• _Records for processing_:
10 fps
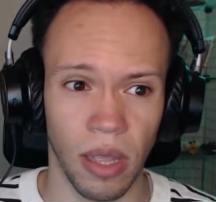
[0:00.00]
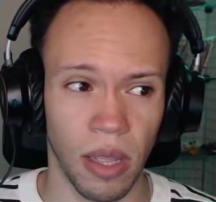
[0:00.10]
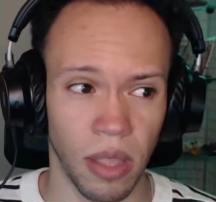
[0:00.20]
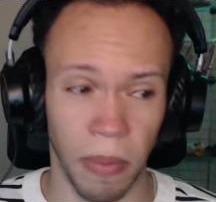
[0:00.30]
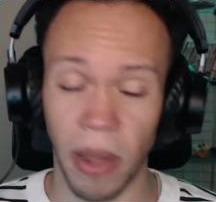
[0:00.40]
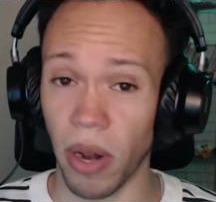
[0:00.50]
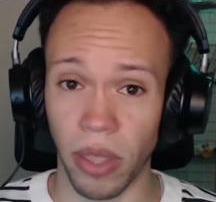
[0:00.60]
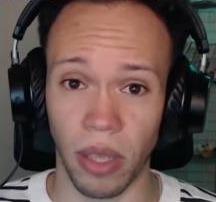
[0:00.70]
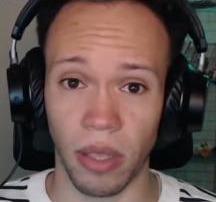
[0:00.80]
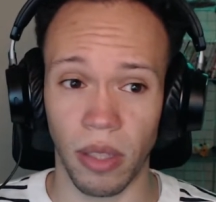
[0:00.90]
the better, I
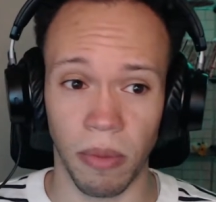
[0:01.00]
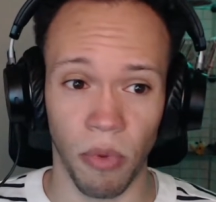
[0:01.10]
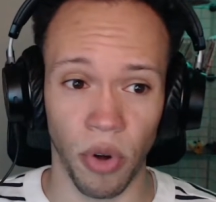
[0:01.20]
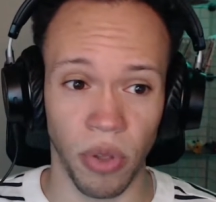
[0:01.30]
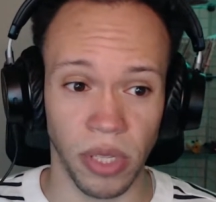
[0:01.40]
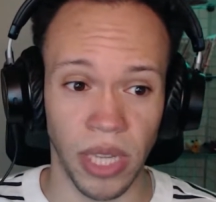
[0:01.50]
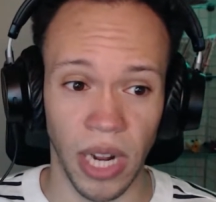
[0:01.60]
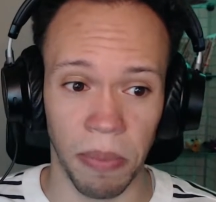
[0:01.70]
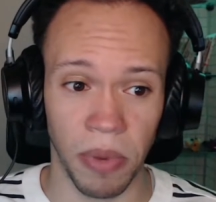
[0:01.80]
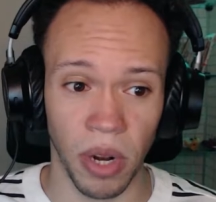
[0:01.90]
think. The more you can set
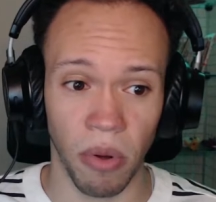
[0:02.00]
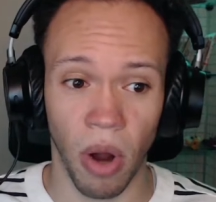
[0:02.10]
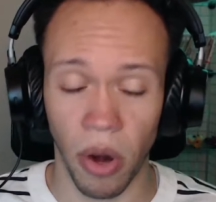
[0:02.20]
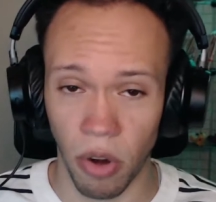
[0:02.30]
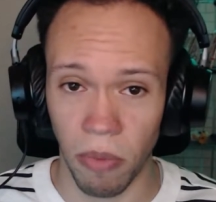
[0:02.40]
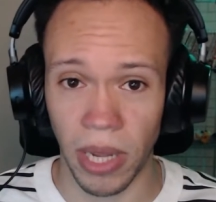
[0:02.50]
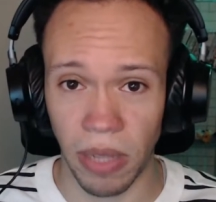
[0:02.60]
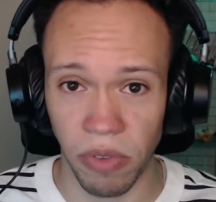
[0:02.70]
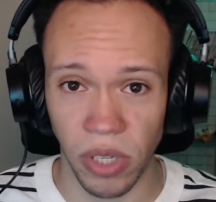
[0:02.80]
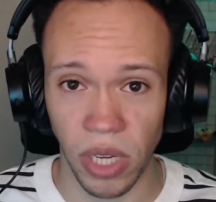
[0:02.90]
up, Argomon
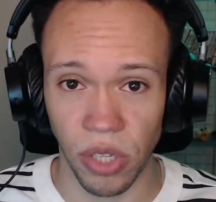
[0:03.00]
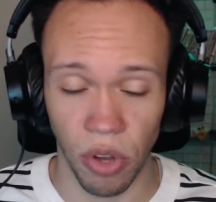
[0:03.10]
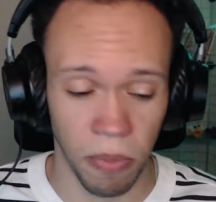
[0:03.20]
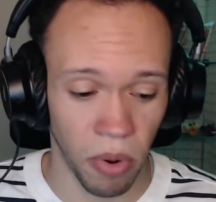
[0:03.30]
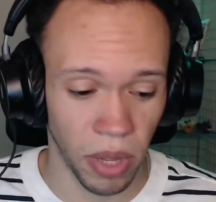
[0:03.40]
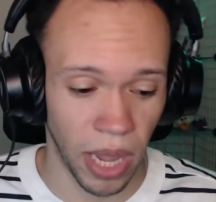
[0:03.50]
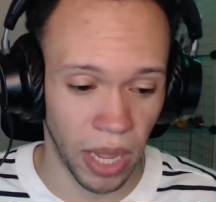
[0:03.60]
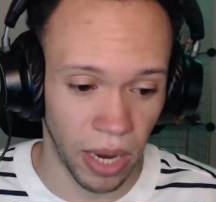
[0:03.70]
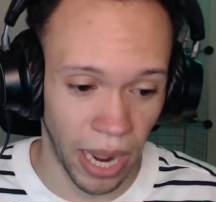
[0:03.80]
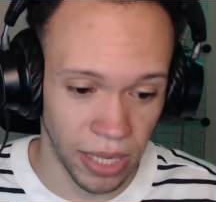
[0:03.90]
level 6 so your opponent can't
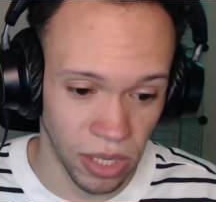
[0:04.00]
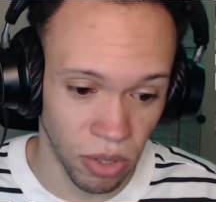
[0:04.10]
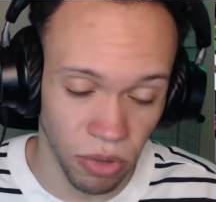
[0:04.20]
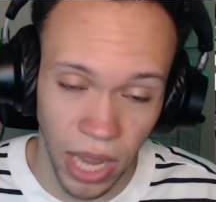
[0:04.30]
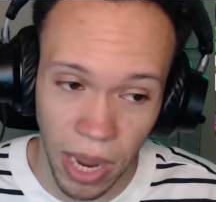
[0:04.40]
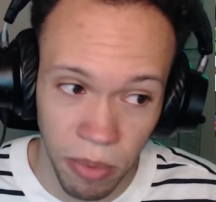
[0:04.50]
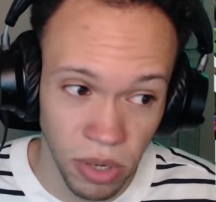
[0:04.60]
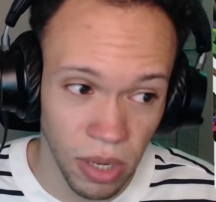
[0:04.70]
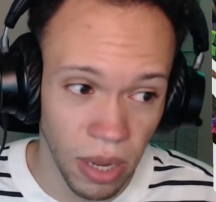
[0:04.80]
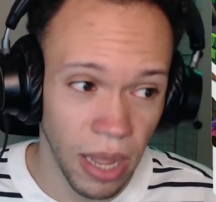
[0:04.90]
get access to their
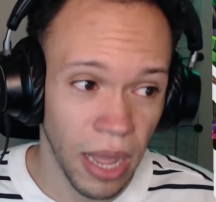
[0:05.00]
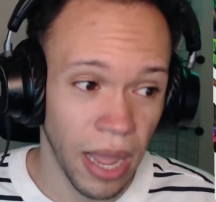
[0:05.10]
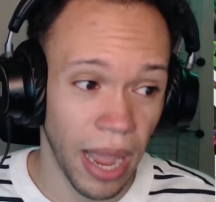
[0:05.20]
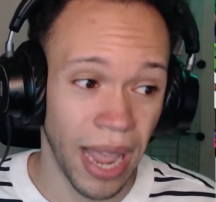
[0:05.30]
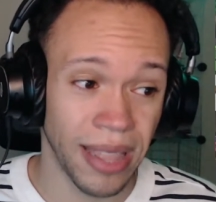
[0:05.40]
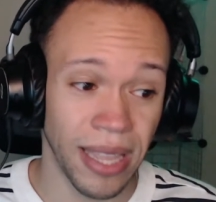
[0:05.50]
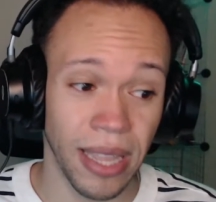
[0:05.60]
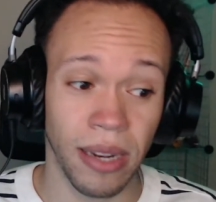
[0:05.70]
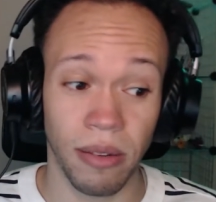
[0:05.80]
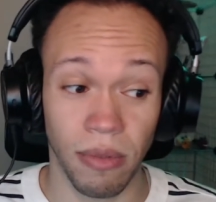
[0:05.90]
tamers. And
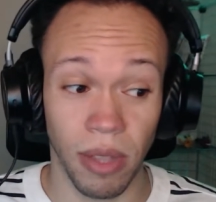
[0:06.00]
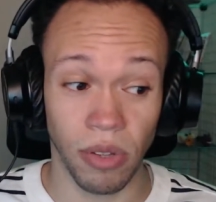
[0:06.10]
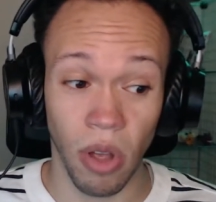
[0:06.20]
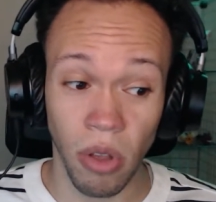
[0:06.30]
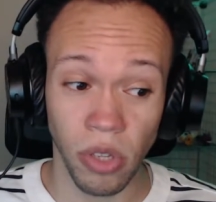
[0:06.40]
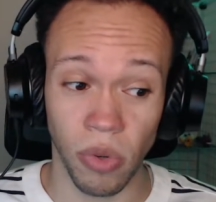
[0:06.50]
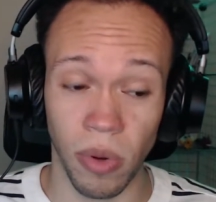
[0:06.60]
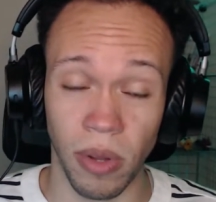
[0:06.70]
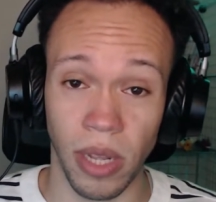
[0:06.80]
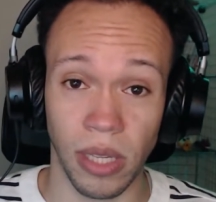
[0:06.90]
then there's
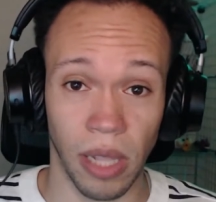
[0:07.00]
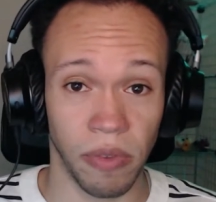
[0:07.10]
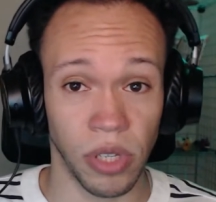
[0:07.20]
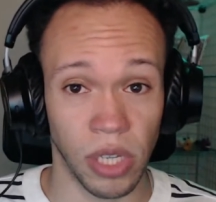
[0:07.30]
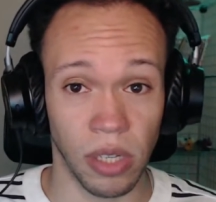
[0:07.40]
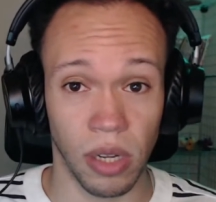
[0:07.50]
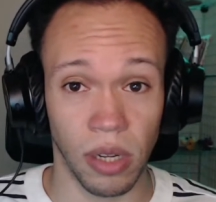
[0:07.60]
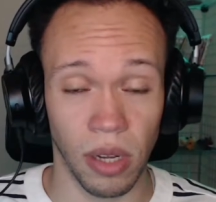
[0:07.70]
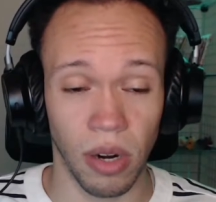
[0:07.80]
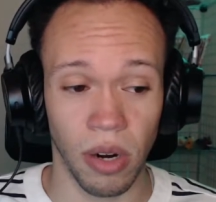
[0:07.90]
also a level 6
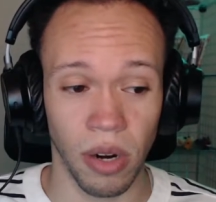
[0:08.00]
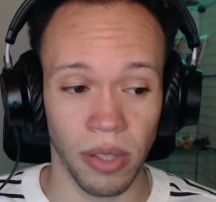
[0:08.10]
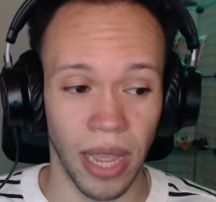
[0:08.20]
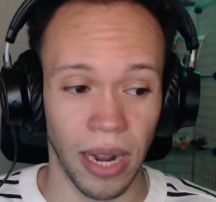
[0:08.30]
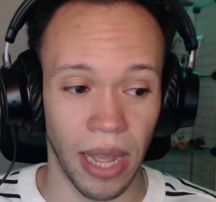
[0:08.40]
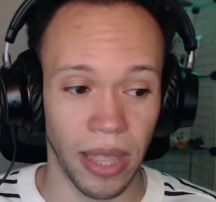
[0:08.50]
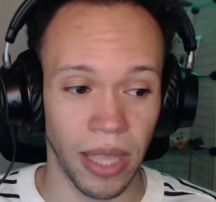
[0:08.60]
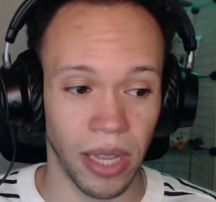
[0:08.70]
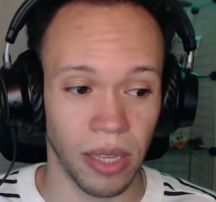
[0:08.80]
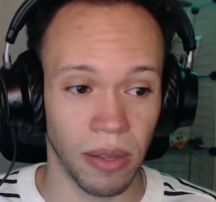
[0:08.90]
card that I
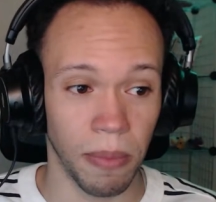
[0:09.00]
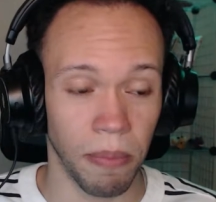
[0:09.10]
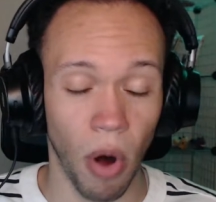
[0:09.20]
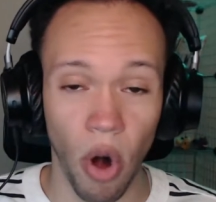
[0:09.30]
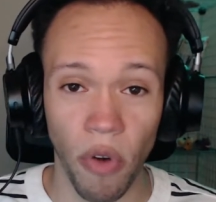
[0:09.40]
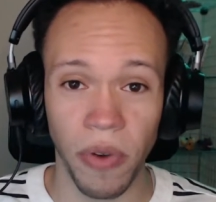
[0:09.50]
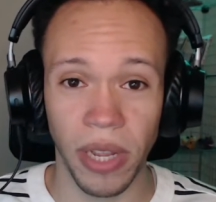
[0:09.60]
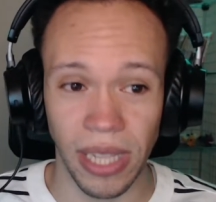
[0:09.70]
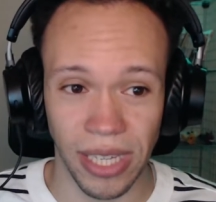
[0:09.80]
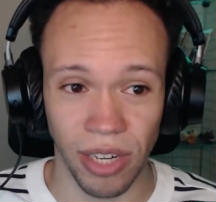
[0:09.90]
think
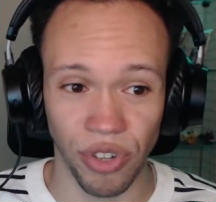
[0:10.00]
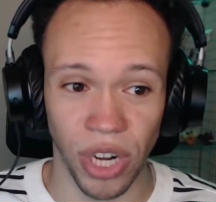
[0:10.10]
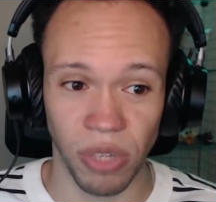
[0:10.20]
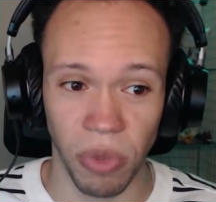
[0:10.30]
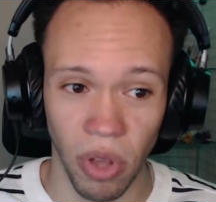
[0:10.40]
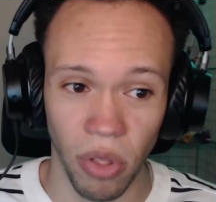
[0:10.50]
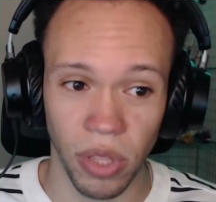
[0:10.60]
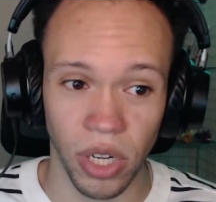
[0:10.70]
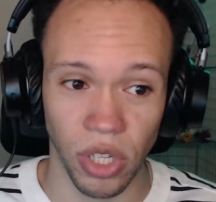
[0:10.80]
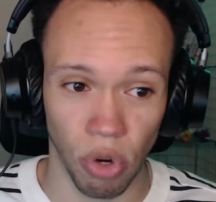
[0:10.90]
perfectly synergizes with all the
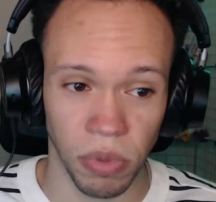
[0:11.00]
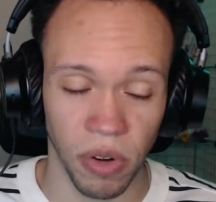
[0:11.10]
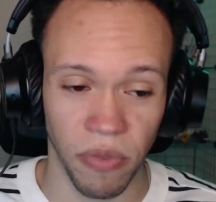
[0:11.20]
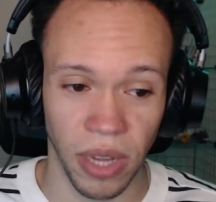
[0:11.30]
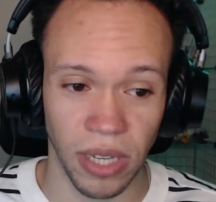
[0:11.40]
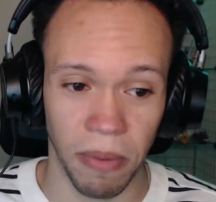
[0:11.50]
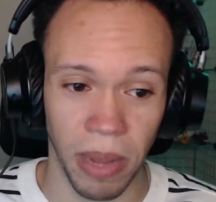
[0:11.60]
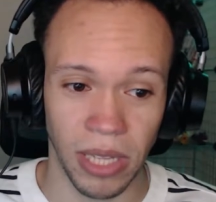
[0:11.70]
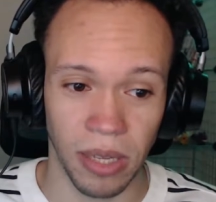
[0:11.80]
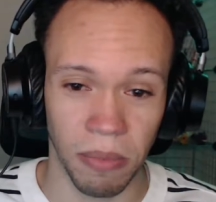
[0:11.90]
Digizortion effects and
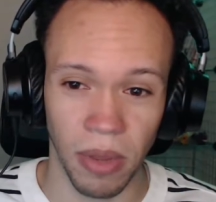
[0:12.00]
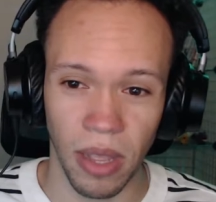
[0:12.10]
makes them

• _Work required_: The answer must be an exact copy of the records above, with the pictures left out.

• _Answer section_:
10 fps
[0:00.00]
[0:00.10]
[0:00.20]
[0:00.30]
[0:00.40]
[0:00.50]
[0:00.60]
[0:00.70]
[0:00.80]
[0:00.90]
the better, I
[0:01.00]
[0:01.10]
[0:01.20]
[0:01.30]
[0:01.40]
[0:01.50]
[0:01.60]
[0:01.70]
[0:01.80]
[0:01.90]
think. The more you can set
[0:02.00]
[0:02.10]
[0:02.20]
[0:02.30]
[0:02.40]
[0:02.50]
[0:02.60]
[0:02.70]
[0:02.80]
[0:02.90]
up, Argomon
[0:03.00]
[0:03.10]
[0:03.20]
[0:03.30]
[0:03.40]
[0:03.50]
[0:03.60]
[0:03.70]
[0:03.80]
[0:03.90]
level 6 so your opponent can't
[0:04.00]
[0:04.10]
[0:04.20]
[0:04.30]
[0:04.40]
[0:04.50]
[0:04.60]
[0:04.70]
[0:04.80]
[0:04.90]
get access to their
[0:05.00]
[0:05.10]
[0:05.20]
[0:05.30]
[0:05.40]
[0:05.50]
[0:05.60]
[0:05.70]
[0:05.80]
[0:05.90]
tamers. And
[0:06.00]
[0:06.10]
[0:06.20]
[0:06.30]
[0:06.40]
[0:06.50]
[0:06.60]
[0:06.70]
[0:06.80]
[0:06.90]
then there's
[0:07.00]
[0:07.10]
[0:07.20]
[0:07.30]
[0:07.40]
[0:07.50]
[0:07.60]
[0:07.70]
[0:07.80]
[0:07.90]
also a level 6
[0:08.00]
[0:08.10]
[0:08.20]
[0:08.30]
[0:08.40]
[0:08.50]
[0:08.60]
[0:08.70]
[0:08.80]
[0:08.90]
card that I
[0:09.00]
[0:09.10]
[0:09.20]
[0:09.30]
[0:09.40]
[0:09.50]
[0:09.60]
[0:09.70]
[0:09.80]
[0:09.90]
think
[0:10.00]
[0:10.10]
[0:10.20]
[0:10.30]
[0:10.40]
[0:10.50]
[0:10.60]
[0:10.70]
[0:10.80]
[0:10.90]
perfectly synergizes with all the
[0:11.00]
[0:11.10]
[0:11.20]
[0:11.30]
[0:11.40]
[0:11.50]
[0:11.60]
[0:11.70]
[0:11.80]
[0:11.90]
Digizortion effects and
[0:12.00]
[0:12.10]
makes them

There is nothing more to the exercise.